HMS Glasgow reached a major milestone as she entered the water for the first time late last night.
The first of the Royal Navy's new Type 26 frigates was floated off the barge late yesterday and is now on her way back up the Clyde to BAE Systems Maritime's Scotstoun yard where she will spend the next 3-4 years fitting out.
BAE Systems called the moment HMS Glasgow took to float a "momentous occasion".
BAE Systems posted on Twitter: "HMS Glasgow successfully takes float. A momentous occasion for the Type 26 programme and our colleagues at BAES Maritime, with HMS Glasgow, the First of Class, arriving at our shipyard in Scotstoun, having successfully entered the water last night."
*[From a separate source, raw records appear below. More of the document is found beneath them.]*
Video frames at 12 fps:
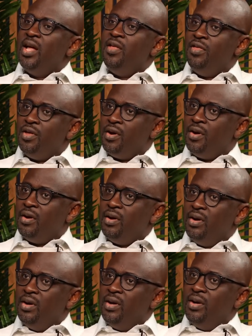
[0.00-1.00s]
the
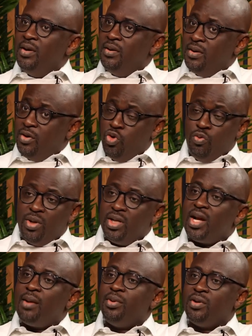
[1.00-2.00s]
human
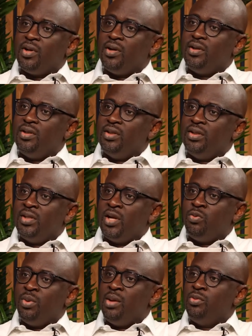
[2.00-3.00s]
capital that
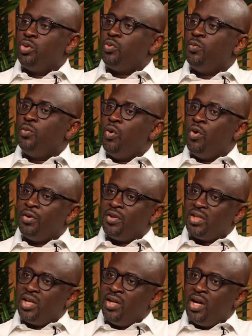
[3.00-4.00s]
will be able to
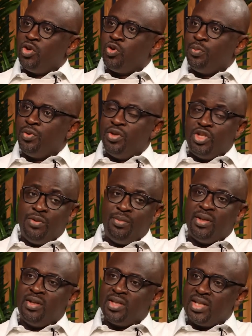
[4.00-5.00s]
understand the entrepreneurship
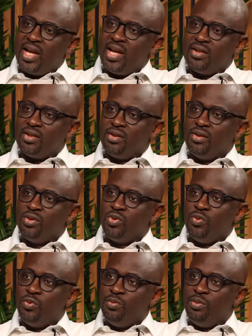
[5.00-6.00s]
and the science
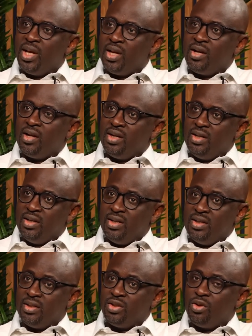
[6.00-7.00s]
to make
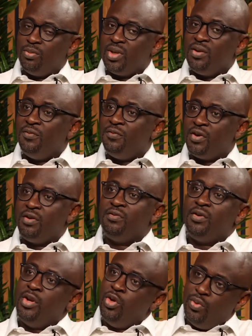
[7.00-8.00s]
something very,
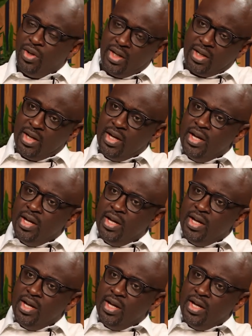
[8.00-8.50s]
very unique.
"Seeing the First of Class Type 26 in the water for the very first time is an amazing sight and a brilliant moment for everyone across the Type 26 programme who's worked so hard to reach this milestone," BAES Maritime said on Twitter.
On Thursday, HMS Glasgow sailed down the River Clyde for the first time on board a barge.
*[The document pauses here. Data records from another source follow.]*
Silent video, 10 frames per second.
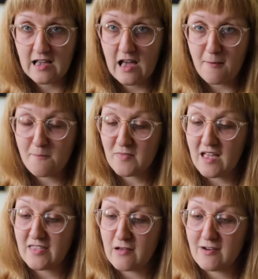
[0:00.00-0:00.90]
and
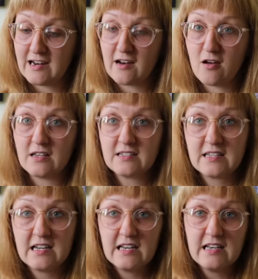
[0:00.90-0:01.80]
they're really
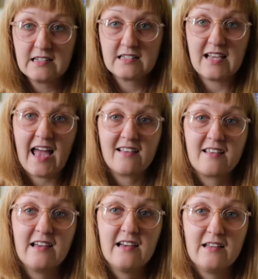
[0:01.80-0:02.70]
nice set,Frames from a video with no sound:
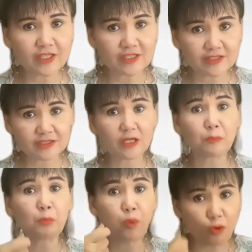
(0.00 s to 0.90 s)
is the
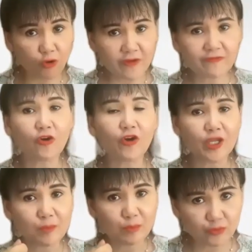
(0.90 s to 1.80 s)
point for
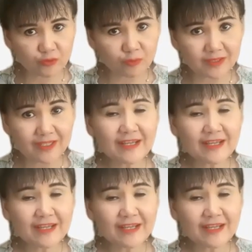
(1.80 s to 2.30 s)
improvement.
Fittingly this sight came on St Andrew's Day, as the Scots-built warship is named after Scotland's largest city.
The Type 26 frigate was moved onto the Clyde for the first time in November in a landmark moment for Royal Navy's new generation of frigates.
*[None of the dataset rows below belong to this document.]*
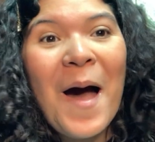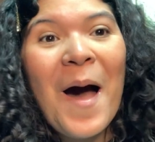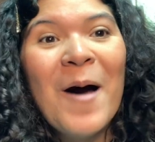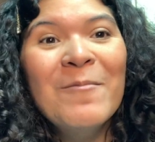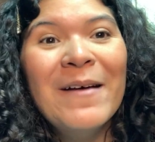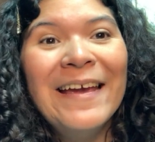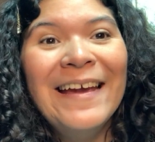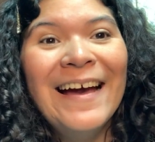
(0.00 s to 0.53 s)

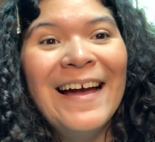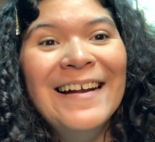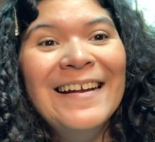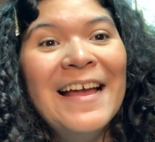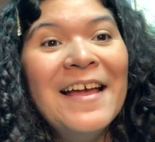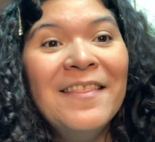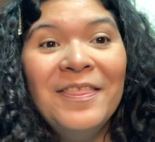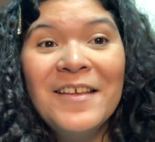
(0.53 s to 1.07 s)
Oh my God,
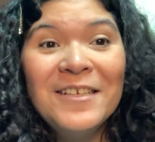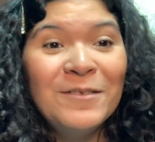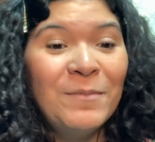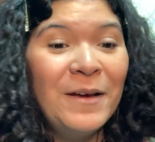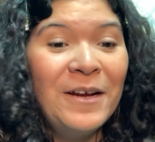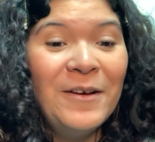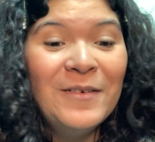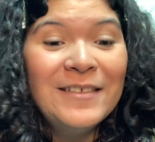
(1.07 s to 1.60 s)
this
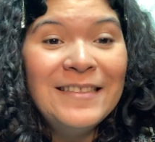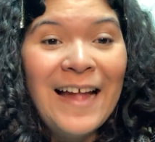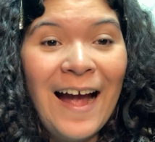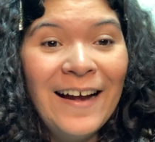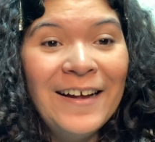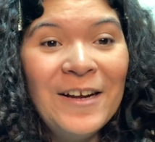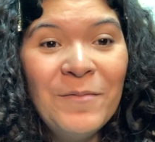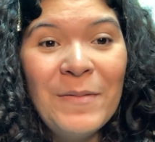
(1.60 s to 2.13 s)
video is
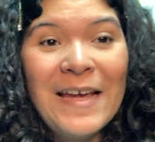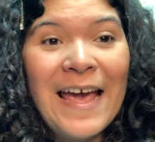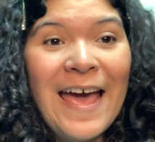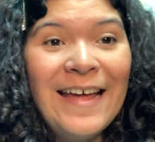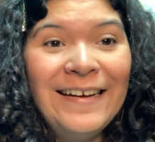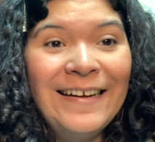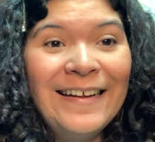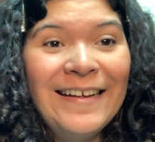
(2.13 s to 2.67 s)
not gonna be
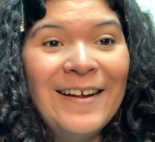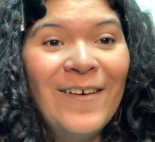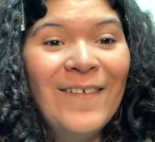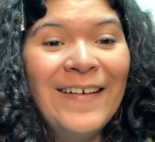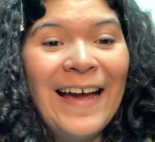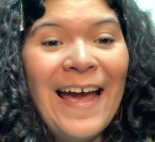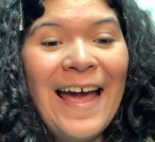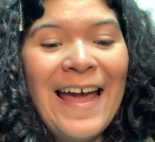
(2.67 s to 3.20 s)
edited,
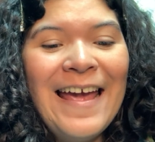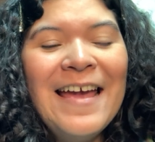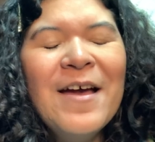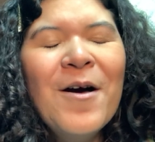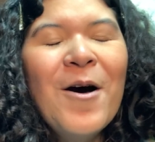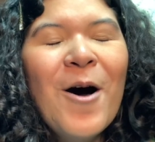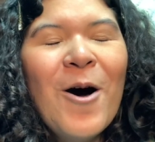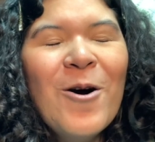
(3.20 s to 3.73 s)
okay?
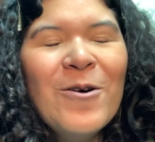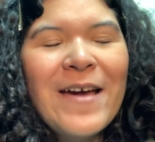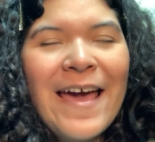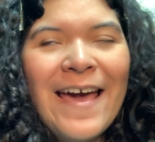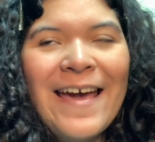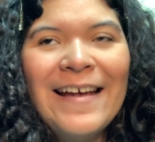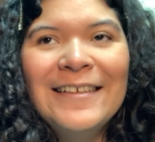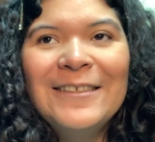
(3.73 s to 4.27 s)

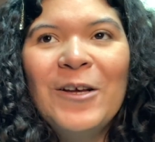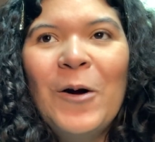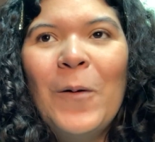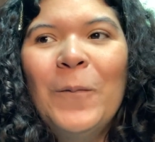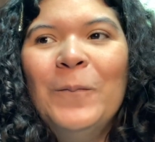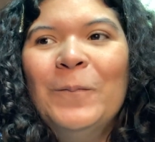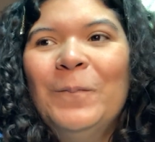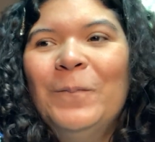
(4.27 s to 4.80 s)
Okay,
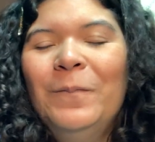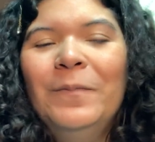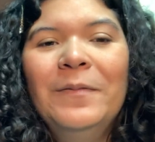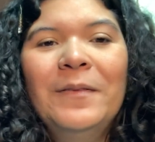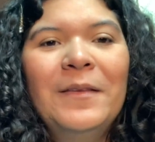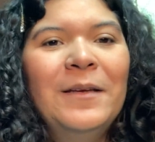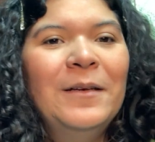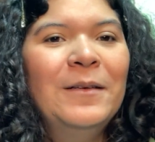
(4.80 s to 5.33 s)
so
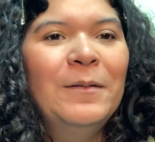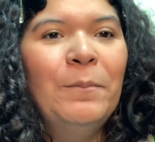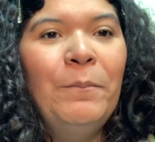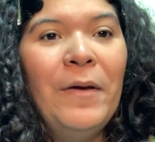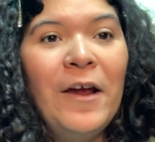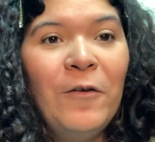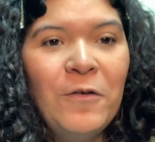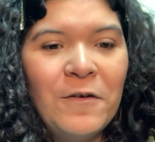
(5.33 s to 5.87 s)

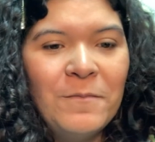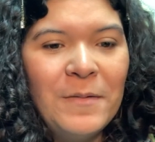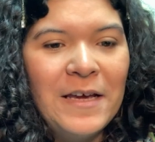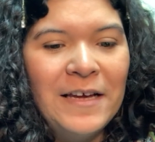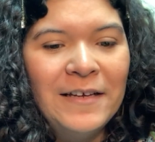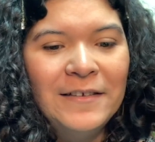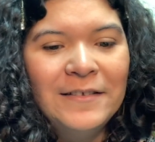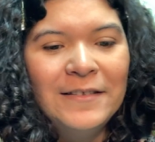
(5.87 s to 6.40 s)
bear with
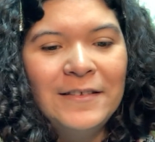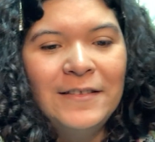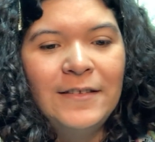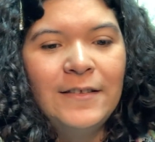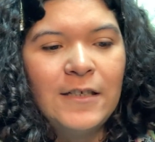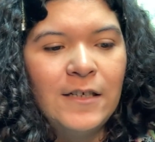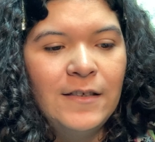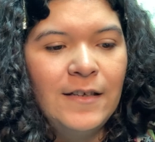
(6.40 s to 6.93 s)
me
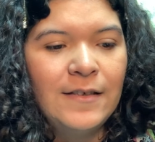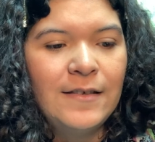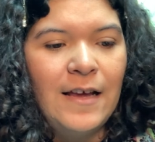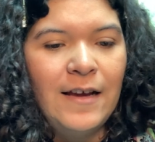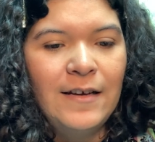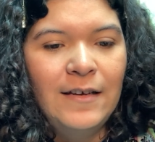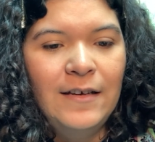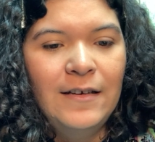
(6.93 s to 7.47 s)
just a
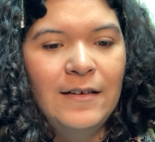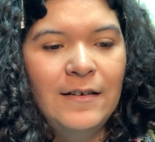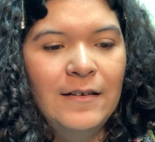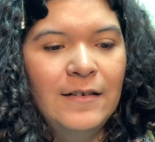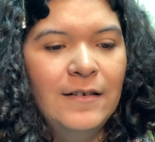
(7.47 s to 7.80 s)
second.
George Allison (@geoallison) managed to capture some spectacular drone and camera footage of HMS Glasgow in the water for the first ever time.
Both HMS Cardiff and HMS Belfast are still under construction in Glasgow and are the Royal Navy's second and third vessels.
Last week, the Defence Secretary Ben Wallace visited the vessel in Glasgow while it was being rolled onto the barge.
Mr Wallace praised the "remarkable achievement" of shipbuilders and said the Type 26 was coming out of the shipyard late, but not "catastrophically" so, saying he is confident HMS Glasgow and the other frigates will enter service in time.